— PROBLEM TO WORK ON —
Word for word, restate all the records; images are not part of the copy.

— GIVEN DATA —
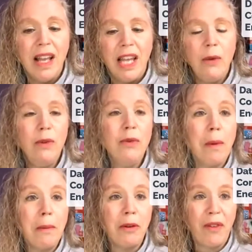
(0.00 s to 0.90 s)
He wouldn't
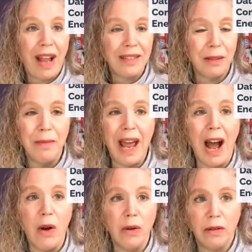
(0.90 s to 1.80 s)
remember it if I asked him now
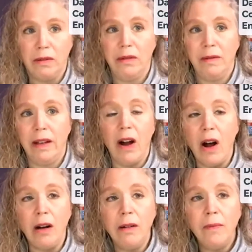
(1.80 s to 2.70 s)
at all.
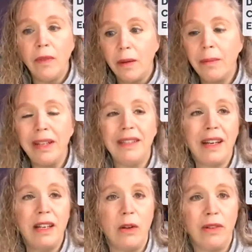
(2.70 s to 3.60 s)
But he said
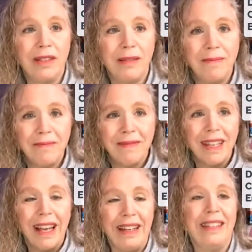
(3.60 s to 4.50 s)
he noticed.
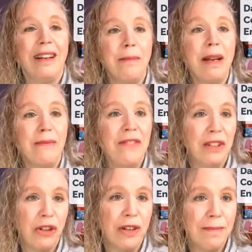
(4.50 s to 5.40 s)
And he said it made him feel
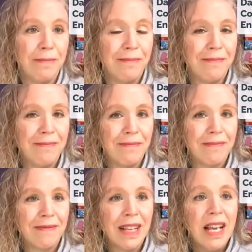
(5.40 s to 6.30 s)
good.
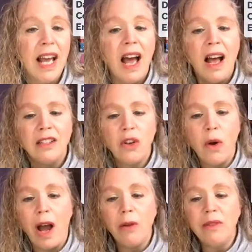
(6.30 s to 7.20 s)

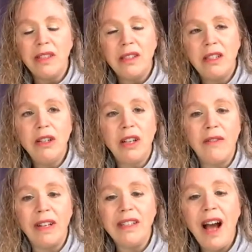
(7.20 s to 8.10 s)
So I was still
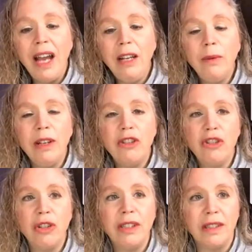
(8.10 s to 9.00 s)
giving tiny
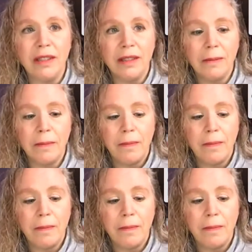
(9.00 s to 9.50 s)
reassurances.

— RESULT OF THE EXERCISE —
(0.00 s to 0.90 s)
He wouldn't
(0.90 s to 1.80 s)
remember it if I asked him now
(1.80 s to 2.70 s)
at all.
(2.70 s to 3.60 s)
But he said
(3.60 s to 4.50 s)
he noticed.
(4.50 s to 5.40 s)
And he said it made him feel
(5.40 s to 6.30 s)
good.
(6.30 s to 7.20 s)

(7.20 s to 8.10 s)
So I was still
(8.10 s to 9.00 s)
giving tiny
(9.00 s to 9.50 s)
reassurances.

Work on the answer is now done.